In a Grid context, data produced by jobs are created on the volatile disk
storage of the WN that is currently running the job. Small files are retrieved by
the user via
OutputSandBox at the submitting UI node, but longer production
files are stored at specialized nodes, the SE (Storage Elements) nodes
that are shared grid-wide.
Usually every CE supports a SE node in the same network area (CloseSE), in this way the natural destination for production files is the CloseSE. Each job before ending should check the produced files and store them at some SE, preferably the CloseSE that optimizes transmission times and grants, to a certain extent, the network availability from the CE to the SE.

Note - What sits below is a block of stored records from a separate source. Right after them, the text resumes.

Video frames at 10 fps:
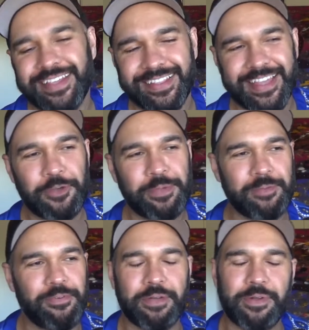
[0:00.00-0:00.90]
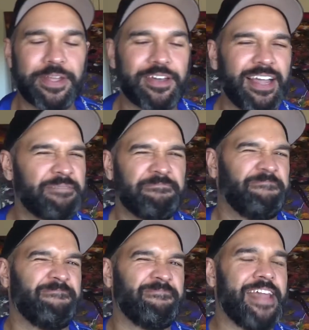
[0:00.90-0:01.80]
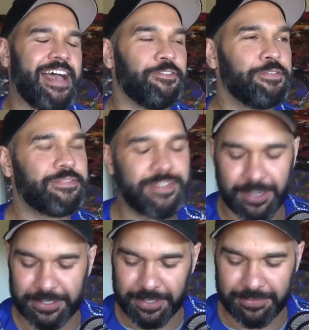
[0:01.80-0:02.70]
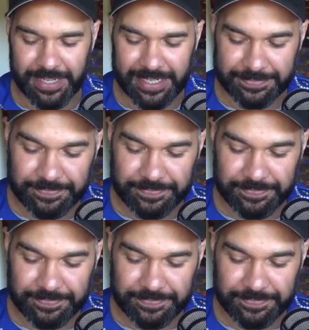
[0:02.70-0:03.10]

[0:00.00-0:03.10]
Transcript: that'll be a point where we're kind of like, nah, we've gone too far.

User data is stored at the SE mount point with special naming conventions as explained in Section 6.2. The stored data name (Unix file) is a PFN (Physical File Name). As there is no grid-wide GID/UID couple for file ownership, each file is given an unique identifier, the GUID. Users should also define a LFN (Logical File Name) for the file. The whole file information is stored in the RC (Replica Catalogue), that is accessed to retrieve and verify data.
To optimize data access, users can replicate the files created at a WN and stored at the related CloseSE on any other SE. In this way, when a program needs data from the Grid, the file replica is available at the CloseSE of the processing WN. I will not discuss here how replicas are triggered by the middleware as this is an advanced option not foressen in this report.